=== Given records ===

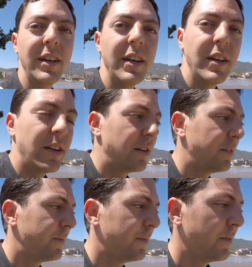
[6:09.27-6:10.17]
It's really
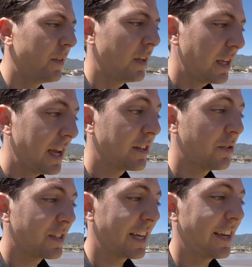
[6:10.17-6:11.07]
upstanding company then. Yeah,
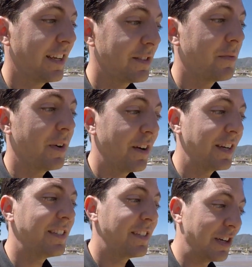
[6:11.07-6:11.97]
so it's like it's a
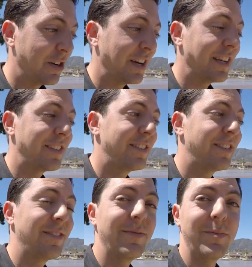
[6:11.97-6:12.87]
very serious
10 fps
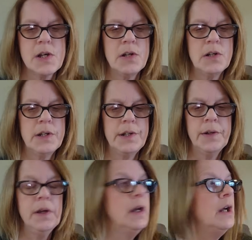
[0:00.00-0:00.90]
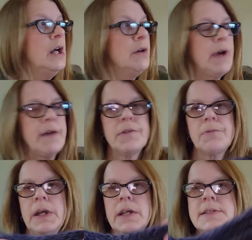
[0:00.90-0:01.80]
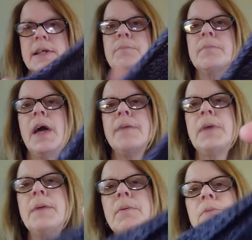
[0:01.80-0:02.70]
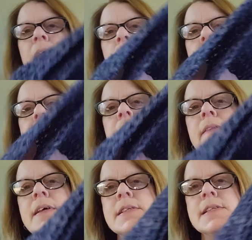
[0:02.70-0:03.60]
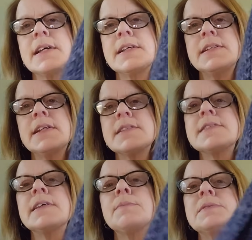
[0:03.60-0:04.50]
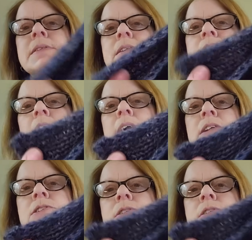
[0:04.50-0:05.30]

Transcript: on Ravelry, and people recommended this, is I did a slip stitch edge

===

Could you write out exactly the lines from the line containing "[0:01.80-0:02.70]" to the end of the material, and nothing else? No pictures belong in the copy.

[0:01.80-0:02.70]
[0:02.70-0:03.60]
[0:03.60-0:04.50]
[0:04.50-0:05.30]

Transcript: on Ravelry, and people recommended this, is I did a slip stitch edge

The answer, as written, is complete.